_WHAT TO DO_. Print all the data below exactly, without images.

_INPUT_.

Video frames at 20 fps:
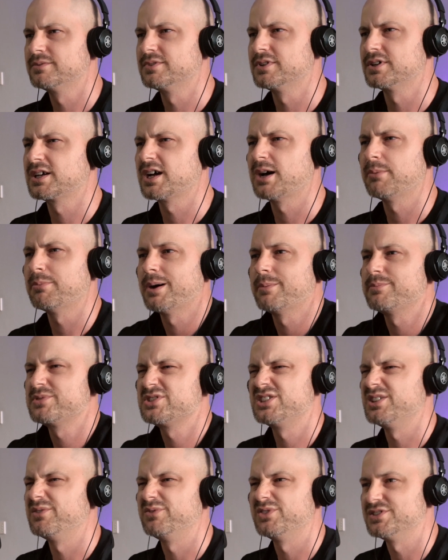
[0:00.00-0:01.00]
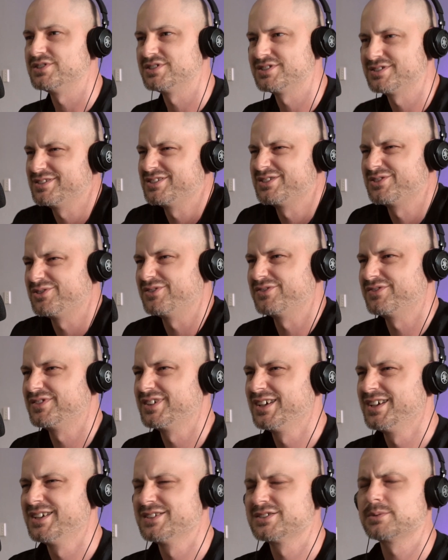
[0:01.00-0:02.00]
the come-up shivers. Sort
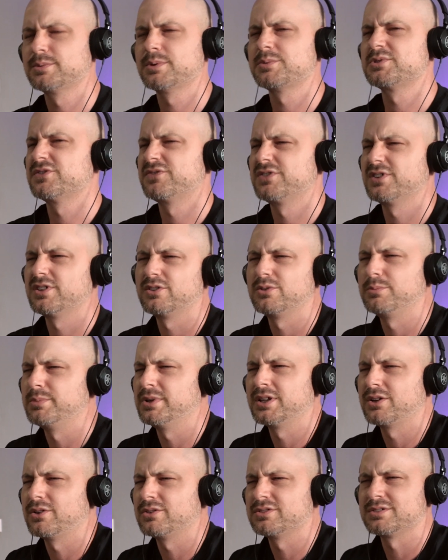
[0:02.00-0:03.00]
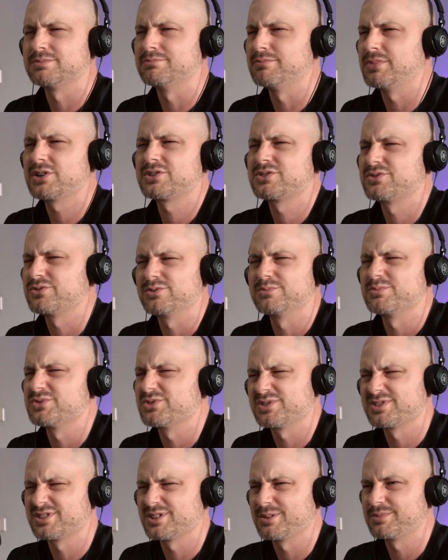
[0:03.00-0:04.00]
of, sometimes you feel a little bit of that on some mushrooms
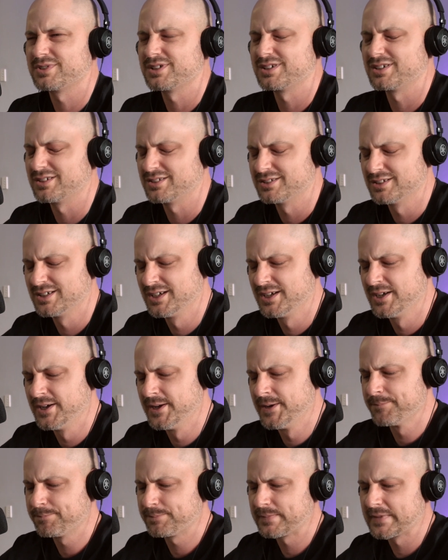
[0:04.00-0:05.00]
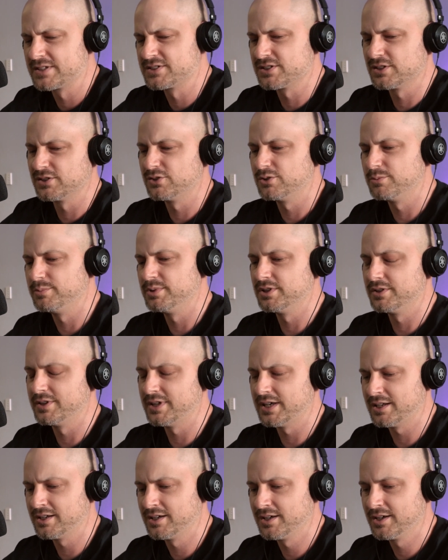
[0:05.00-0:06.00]
or something. And it's a little bit of
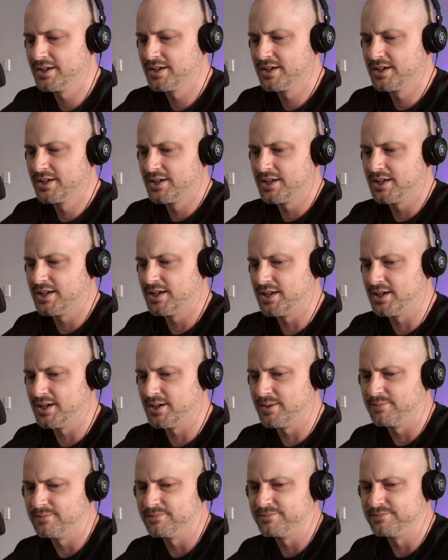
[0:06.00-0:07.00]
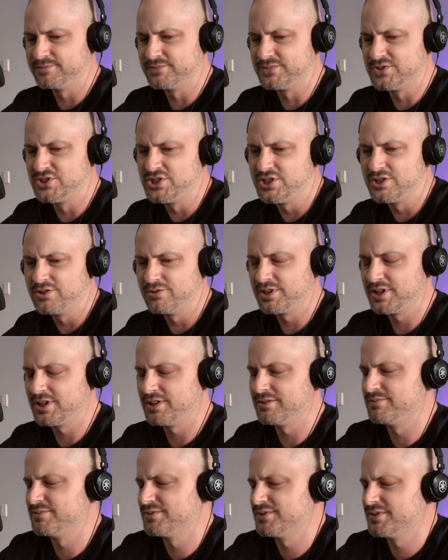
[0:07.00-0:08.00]
that
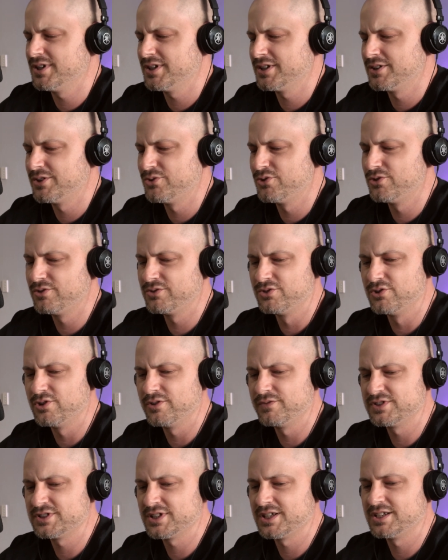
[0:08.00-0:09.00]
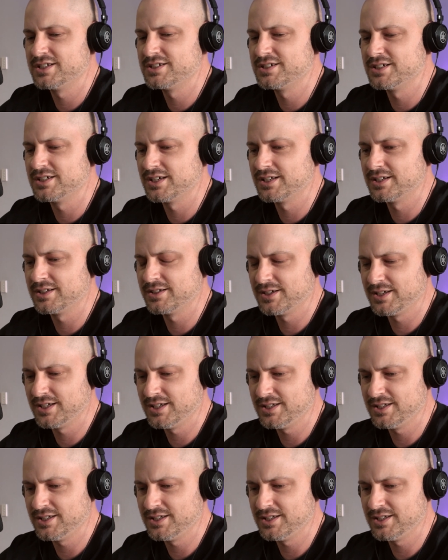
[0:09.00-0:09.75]
jittery, I don't know, nervous energy. And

_FINISHED EXERCISE_.
Video frames at 20 fps:
[0:00.00-0:01.00]
[0:01.00-0:02.00]
the come-up shivers. Sort
[0:02.00-0:03.00]
[0:03.00-0:04.00]
of, sometimes you feel a little bit of that on some mushrooms
[0:04.00-0:05.00]
[0:05.00-0:06.00]
or something. And it's a little bit of
[0:06.00-0:07.00]
[0:07.00-0:08.00]
that
[0:08.00-0:09.00]
[0:09.00-0:09.75]
jittery, I don't know, nervous energy. And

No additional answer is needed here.